Pose Estimation Training and inference

Here are the list of Issues that we faced while training a PoseCNN in Isaac. Some were already solved the Nvidia team, and some remain open with some suggested solutions.

Problem: The bounding box was always spawned in the center.


  • We have to use the non-target randomization.
  • When we don’t train with the Camera – Target randomization, the pose and segmentation is acceptable for objects at the center of the image but not when moving to the sides

**Problem: When changing the target randomization, the rotation estimation is not always accurate and it is position dependent. **

We have trained with camera randomization and target randomization and the Pose is not being properly outputted. The camera ranges trained are quite big and since the rotation and translation regressors take the bounding box features as inputs, the training space is quite large.

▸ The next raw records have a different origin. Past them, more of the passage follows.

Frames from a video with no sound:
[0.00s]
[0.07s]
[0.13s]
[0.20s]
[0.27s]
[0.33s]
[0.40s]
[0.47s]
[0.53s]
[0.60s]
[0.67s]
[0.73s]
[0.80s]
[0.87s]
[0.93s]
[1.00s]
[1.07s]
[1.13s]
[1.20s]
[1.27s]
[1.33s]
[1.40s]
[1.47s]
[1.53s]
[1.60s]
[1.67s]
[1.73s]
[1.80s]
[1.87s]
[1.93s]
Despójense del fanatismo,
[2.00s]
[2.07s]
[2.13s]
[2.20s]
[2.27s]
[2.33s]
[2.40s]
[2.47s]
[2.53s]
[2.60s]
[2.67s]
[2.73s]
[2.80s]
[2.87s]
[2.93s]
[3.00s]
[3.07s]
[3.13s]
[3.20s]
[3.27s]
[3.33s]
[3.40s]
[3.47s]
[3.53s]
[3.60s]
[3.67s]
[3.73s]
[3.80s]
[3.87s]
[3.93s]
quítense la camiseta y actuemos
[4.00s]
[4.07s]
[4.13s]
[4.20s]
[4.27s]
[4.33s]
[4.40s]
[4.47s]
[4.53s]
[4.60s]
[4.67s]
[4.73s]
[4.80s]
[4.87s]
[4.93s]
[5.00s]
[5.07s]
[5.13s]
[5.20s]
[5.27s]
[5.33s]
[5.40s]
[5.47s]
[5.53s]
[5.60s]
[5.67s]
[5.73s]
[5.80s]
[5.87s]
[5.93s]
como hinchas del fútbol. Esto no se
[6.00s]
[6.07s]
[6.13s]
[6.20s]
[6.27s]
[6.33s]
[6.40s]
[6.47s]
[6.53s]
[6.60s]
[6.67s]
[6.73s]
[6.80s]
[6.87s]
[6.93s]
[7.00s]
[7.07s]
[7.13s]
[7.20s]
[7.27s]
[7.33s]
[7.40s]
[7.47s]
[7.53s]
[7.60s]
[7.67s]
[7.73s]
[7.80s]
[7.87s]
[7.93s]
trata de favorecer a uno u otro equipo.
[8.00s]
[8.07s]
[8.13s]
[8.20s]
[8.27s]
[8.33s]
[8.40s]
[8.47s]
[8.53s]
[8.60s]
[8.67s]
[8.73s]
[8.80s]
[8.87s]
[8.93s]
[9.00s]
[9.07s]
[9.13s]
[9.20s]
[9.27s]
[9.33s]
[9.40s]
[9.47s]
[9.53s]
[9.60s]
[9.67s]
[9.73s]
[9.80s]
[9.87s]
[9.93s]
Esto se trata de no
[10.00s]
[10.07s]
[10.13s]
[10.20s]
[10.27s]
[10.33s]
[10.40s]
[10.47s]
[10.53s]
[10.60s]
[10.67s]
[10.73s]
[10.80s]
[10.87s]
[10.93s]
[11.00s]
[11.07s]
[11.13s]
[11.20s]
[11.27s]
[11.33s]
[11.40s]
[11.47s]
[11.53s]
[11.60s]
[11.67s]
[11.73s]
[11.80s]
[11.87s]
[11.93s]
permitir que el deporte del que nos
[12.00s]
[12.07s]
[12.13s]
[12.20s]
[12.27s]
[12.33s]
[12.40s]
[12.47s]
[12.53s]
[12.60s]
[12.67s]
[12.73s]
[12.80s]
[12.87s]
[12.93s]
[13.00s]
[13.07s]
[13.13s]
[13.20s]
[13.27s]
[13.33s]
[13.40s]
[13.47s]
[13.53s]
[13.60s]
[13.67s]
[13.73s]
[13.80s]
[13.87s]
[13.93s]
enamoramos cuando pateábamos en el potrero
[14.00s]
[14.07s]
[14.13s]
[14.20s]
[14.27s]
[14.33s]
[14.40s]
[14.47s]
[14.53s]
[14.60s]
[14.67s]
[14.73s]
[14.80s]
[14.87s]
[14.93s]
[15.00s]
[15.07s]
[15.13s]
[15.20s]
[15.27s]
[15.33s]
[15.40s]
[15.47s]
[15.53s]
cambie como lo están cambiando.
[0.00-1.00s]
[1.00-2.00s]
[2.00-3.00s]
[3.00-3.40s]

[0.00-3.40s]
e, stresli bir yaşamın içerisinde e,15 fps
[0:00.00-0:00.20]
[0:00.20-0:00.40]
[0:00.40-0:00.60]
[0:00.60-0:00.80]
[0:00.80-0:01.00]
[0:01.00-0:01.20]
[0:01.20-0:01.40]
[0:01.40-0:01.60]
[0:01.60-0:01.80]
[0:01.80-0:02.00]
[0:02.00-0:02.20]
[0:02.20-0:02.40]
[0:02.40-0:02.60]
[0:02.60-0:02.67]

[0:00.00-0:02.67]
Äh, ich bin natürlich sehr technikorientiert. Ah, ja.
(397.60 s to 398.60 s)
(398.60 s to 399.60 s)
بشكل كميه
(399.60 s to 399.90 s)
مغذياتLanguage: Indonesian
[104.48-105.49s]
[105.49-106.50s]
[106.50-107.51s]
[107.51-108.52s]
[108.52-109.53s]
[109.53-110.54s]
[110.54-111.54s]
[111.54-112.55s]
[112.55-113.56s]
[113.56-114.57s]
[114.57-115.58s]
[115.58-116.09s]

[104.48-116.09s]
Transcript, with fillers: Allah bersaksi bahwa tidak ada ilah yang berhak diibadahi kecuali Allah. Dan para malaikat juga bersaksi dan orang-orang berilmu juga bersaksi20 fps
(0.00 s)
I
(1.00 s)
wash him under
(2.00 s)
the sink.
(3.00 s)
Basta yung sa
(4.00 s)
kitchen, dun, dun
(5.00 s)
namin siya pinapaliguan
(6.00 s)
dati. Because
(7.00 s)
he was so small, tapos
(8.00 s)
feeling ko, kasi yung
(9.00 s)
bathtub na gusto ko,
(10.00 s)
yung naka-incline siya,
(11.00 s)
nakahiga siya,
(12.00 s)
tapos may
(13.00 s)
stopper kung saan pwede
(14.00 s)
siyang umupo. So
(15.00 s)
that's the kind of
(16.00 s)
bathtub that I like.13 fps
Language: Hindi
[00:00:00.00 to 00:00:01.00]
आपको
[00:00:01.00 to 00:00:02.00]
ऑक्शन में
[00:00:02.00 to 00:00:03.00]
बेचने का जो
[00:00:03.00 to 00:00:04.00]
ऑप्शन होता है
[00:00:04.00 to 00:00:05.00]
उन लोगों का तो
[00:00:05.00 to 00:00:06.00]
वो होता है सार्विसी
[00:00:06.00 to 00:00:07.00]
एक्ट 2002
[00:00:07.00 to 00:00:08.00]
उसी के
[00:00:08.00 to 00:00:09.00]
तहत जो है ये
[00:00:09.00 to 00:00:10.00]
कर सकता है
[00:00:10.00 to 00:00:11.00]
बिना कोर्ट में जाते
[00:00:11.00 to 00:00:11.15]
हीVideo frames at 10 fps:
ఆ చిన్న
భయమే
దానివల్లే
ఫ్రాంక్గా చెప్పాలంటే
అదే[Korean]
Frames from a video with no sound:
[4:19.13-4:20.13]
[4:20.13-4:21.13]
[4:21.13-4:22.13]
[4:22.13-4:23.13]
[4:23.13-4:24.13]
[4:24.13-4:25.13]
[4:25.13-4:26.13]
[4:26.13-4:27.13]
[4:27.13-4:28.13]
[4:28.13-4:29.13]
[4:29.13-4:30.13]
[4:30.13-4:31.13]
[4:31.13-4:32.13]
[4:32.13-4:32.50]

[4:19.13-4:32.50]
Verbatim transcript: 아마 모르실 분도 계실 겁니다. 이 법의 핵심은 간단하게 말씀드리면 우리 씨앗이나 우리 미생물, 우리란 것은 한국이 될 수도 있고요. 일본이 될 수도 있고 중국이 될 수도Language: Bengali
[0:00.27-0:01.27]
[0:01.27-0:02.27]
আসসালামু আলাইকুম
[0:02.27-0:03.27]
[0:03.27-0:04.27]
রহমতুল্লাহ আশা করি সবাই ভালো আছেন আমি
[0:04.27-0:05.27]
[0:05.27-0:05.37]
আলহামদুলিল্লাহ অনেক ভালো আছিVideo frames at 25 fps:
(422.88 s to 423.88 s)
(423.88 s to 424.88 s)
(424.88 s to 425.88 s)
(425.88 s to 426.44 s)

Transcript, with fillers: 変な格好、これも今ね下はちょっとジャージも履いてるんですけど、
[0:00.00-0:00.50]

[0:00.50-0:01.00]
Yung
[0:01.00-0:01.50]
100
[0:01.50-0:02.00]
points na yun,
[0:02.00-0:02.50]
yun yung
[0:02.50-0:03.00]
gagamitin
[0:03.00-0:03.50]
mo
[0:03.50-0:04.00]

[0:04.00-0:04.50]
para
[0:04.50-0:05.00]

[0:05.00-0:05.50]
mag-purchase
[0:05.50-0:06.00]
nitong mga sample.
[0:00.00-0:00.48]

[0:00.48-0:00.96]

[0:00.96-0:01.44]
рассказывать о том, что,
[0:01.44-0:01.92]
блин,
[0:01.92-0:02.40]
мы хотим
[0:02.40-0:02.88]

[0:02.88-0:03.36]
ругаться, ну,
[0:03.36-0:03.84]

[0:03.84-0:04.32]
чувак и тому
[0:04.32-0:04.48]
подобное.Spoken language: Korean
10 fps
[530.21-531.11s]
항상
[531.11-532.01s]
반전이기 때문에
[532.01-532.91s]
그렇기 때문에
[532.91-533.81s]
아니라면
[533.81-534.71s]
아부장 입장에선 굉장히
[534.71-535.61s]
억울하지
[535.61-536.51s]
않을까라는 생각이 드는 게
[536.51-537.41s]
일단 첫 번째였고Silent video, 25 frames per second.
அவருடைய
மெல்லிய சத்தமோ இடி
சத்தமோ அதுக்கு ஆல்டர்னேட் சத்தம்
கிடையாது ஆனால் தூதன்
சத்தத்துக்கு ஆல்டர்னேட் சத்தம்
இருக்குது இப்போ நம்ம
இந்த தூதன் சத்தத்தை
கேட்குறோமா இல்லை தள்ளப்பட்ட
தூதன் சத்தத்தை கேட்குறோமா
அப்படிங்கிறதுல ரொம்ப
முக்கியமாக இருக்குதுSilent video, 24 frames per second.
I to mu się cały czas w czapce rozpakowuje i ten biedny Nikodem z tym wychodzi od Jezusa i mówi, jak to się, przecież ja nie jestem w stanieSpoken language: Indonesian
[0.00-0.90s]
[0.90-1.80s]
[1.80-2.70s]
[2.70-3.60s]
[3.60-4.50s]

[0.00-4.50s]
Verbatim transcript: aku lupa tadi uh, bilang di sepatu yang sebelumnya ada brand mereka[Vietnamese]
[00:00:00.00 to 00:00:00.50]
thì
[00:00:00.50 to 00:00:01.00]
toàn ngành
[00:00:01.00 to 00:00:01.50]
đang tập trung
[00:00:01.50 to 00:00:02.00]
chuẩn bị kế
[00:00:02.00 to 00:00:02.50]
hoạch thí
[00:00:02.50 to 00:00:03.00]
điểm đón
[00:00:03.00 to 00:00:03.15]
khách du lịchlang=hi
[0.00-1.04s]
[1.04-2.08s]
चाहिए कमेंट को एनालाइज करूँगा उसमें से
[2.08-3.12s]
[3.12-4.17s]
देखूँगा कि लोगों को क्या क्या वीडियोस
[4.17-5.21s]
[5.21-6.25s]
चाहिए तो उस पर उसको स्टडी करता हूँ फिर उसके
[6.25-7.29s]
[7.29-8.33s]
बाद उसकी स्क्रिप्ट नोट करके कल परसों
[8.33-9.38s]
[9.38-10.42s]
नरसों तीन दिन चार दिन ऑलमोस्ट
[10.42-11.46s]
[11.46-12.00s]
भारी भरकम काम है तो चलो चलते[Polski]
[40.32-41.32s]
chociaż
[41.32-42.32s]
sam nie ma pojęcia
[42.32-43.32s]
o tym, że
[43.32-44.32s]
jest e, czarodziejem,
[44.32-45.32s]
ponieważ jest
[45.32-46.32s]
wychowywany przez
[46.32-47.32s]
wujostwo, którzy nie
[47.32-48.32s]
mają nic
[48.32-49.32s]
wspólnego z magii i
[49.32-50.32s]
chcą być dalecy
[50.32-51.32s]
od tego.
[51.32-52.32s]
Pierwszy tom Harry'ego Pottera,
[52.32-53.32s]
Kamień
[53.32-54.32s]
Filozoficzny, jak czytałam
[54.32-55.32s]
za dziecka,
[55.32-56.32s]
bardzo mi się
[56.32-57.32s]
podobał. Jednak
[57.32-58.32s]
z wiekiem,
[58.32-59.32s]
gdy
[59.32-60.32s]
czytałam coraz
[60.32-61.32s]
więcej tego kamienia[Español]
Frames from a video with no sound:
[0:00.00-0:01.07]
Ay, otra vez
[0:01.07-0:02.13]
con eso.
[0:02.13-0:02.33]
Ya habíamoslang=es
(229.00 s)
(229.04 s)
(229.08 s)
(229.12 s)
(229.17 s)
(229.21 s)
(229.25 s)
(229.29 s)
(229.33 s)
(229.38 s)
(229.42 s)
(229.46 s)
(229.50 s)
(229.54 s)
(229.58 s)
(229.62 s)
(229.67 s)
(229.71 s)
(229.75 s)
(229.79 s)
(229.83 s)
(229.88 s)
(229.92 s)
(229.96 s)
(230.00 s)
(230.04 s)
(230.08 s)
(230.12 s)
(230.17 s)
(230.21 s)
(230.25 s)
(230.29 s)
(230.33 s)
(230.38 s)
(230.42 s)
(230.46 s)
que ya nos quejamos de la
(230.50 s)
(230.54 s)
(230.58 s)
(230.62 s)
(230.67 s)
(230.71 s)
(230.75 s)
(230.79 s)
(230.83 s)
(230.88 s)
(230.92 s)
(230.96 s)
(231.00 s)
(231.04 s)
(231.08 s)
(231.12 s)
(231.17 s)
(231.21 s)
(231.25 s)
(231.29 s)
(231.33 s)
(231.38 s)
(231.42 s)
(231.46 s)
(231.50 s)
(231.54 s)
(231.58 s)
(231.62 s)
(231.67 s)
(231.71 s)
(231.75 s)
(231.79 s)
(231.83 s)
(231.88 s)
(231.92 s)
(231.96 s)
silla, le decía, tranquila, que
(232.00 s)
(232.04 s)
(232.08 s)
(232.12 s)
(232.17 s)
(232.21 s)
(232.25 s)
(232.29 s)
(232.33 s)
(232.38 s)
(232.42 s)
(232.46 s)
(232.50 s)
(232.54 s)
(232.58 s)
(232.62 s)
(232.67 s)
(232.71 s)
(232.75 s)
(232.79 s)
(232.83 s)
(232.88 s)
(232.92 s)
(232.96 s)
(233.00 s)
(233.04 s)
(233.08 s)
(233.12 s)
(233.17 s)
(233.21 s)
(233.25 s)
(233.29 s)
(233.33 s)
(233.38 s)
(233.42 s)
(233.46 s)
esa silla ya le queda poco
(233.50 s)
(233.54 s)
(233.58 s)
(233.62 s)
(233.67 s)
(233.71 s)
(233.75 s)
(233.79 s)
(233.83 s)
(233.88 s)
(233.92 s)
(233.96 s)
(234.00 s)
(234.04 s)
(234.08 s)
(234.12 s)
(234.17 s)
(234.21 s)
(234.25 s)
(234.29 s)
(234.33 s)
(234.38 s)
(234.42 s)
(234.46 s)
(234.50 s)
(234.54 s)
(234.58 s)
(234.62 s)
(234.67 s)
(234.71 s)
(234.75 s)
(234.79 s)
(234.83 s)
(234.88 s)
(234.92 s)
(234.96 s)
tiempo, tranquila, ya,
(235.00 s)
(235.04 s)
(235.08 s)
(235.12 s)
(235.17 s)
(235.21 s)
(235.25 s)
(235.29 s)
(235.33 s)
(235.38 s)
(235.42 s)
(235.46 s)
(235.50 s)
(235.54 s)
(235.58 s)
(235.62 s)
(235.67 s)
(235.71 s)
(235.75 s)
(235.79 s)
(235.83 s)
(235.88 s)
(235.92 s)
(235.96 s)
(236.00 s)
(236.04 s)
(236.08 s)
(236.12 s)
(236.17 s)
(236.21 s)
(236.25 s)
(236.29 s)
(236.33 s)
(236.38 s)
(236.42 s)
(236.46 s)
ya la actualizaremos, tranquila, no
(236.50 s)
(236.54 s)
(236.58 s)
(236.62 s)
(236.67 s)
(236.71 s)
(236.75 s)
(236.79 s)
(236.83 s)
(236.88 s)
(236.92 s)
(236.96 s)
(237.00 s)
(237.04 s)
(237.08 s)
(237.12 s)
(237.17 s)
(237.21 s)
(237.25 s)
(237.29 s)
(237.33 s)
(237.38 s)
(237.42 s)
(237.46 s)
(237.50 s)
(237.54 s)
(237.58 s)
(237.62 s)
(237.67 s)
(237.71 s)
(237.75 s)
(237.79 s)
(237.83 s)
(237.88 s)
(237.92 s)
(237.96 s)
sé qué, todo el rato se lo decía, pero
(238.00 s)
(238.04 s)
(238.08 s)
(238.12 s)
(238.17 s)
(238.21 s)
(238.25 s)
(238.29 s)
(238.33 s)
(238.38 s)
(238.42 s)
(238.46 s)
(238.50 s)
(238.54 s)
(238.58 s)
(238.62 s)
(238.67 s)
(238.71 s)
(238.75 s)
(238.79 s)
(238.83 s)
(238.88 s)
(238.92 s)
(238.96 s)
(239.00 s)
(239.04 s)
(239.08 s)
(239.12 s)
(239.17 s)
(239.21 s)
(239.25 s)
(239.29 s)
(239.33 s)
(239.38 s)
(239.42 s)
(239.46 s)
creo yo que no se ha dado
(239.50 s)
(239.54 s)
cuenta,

Training parameters and configuration used:

Learning rate 9e-4
Number of iterations 7k (the losses saturated)
Camera randomization parameters (check attached Image)

Suggested Solution:

  • By changing the randomization midway during training, it can be should that the loss jumps, since the camera and the object position is different. Therefore it is suggested to restrict the camera randomization to a known operation range and use Multi-sim training try to cover the restricted range with as much data as possible.

Problem: Training time

Another big issue is that in order for you to reach the 7k iterations is taking you around 2/3 days. It is suggested that the issue is the framerate.

Suggested Solution:

Multi-sim training.

Question: Is there a way that we can remove the bounding box features from the rotation regressor. I think that this might be a problem when the object is not in the center of the image. This problem can be solved by training with alot of data such that the regressor is trained extensively over the whole space or by removing the bounding box features from the rotation regressor.

Thank you.

Hi Mohamed,

What is your workstation GPU for training this model?


I have 2 Quadro RTX 6000 but the training is using only one of them. Is there a possibility to use both of them?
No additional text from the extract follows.